Vivekananda in Chicago, 2018

Mohandas Karamchand Gandhi left India for South Africa in April 1893, and made quite a name for himself after he evolved the technique of “satyagraha”, or peaceful civil disobedience, from Hindu principles and took it back to India. But a month later in that same year, another young man who had made as great an impact in his native land as Gandhi left India for Chicago, USA.
His name was Swami Vivekananda, and the name for himself and for Hinduism at the Parliament of Religions at Chicago on Sept 11, 1893 was such that, upon his return to India in 1897, he was feted from one end of his country as the epitome of a new, vibrant India, with the tenets of its ancient Sanaatan Dharma at its core. The World Hindu Congress in Chicago commemorated the 125th anniversary of Swami Vivekananda’s speech at the Parliament of Religions, and vowed to spread it worldwide – beyond the 60 countries represented.
Vivekananda’s words instilled in the nationalist and political leaders of the time — of all stripes, from the spiritual Aurobindo to the socialist Nehru — a sense of self-respect and sincere pride for India and its heritage. His vision of a resurgent and rejuvenated India, coupled with the lofty, ennobling ideas grounded in Hindi Dharma, percolated, agitated, and spurred them into action to free their motherland. In 1901, Gandhi, an unknown delegate to the Congress meeting at Calcutta, visited Belur Math to see the great Swami, but he was not there. Vivekananda was to pass away the following year at the age of thirty-nine. Twenty years later, Gandhi was to visit again, during his agitation for nascent struggle for independence, and confessed that after studying the life of Vivekananda, his love for India “grew a thousand-fold”.
What was this message of Vivekananda that was being commemorated? His opening speech, after his “Sisters and brothers of America” spontaneously received two minutes of standing applause, summarised a position that the world sorely needs today, more than ever. “I am proud to belong to a religion which has taught the world both tolerance and universal acceptance.
“We believe not only in universal toleration, but we accept all religions as true. I am proud to belong to a nation which has sheltered the persecuted and the refugees of all religions and all nations of the earth. I am proud to tell you that we have gathered in our bosom the purest remnant of the Israelites, who came to Southern India and took refuge with us in the very year in which their holy temple was shattered to pieces by Roman tyranny. I am proud to belong to the religion which has sheltered, and is still fostering, the remnant of the grand Zoroastrian nation. I will quote to you, brethren, a few lines from a hymn which I remember to have repeated from my earliest boyhood, which is every day repeated by millions of human beings: “As the different streams having their sources in different paths which men take through different tendencies, various though they appear, crooked or straight, all lead to Thee.”

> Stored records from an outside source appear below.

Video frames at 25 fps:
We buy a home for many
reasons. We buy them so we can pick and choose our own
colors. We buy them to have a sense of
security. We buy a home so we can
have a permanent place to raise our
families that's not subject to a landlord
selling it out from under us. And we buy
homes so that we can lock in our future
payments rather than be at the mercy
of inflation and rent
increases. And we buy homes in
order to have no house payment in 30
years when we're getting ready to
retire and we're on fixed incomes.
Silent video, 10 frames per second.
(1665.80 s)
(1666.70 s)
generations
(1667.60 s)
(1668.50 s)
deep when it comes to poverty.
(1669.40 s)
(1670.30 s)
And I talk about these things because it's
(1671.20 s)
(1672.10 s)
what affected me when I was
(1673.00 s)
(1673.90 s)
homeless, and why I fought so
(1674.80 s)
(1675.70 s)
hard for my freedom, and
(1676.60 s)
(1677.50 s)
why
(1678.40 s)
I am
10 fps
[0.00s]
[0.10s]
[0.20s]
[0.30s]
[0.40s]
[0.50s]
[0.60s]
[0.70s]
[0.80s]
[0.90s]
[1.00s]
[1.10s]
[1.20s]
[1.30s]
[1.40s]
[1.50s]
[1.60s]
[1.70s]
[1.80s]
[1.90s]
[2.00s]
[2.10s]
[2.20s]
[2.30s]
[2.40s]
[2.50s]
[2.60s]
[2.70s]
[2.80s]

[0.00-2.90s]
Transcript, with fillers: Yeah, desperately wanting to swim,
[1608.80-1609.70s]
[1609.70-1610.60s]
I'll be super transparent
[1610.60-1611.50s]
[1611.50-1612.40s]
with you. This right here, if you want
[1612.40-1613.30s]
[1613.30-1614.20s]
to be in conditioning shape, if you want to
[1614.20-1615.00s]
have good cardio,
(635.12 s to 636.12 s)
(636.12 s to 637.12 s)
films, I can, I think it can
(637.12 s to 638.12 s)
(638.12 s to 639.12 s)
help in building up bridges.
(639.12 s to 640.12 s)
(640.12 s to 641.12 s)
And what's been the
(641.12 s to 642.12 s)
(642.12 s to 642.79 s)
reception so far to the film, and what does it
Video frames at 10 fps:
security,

The present convention, which is one of the most august assemblies ever held, is in itself a vindication, a declaration to the world of the wonderful doctrine preached in the Gita: “Whosoever comes to Me, through whatsoever form, I reach him; all men are struggling through paths which in the end lead to me.” Sectarianism, bigotry, and its horrible descendant, fanaticism, have long possessed this beautiful earth.
They have filled the earth with violence, drenched it often and often with human blood, destroyed civilization, and sent whole nations to despair. Had it not been for these horrible demons, human society would be far more advanced than it is now. But their time is come; and I fervently hope that the bell that tolled this morning in honour of this convention may be the death-knell of all fanaticism, of all persecutions with the sword or with the pen, and of all uncharitable feelings between persons wending their way to the same goal.”
And it was this call for universal acceptance for diversity that resounded at Chicago in Sept 2018.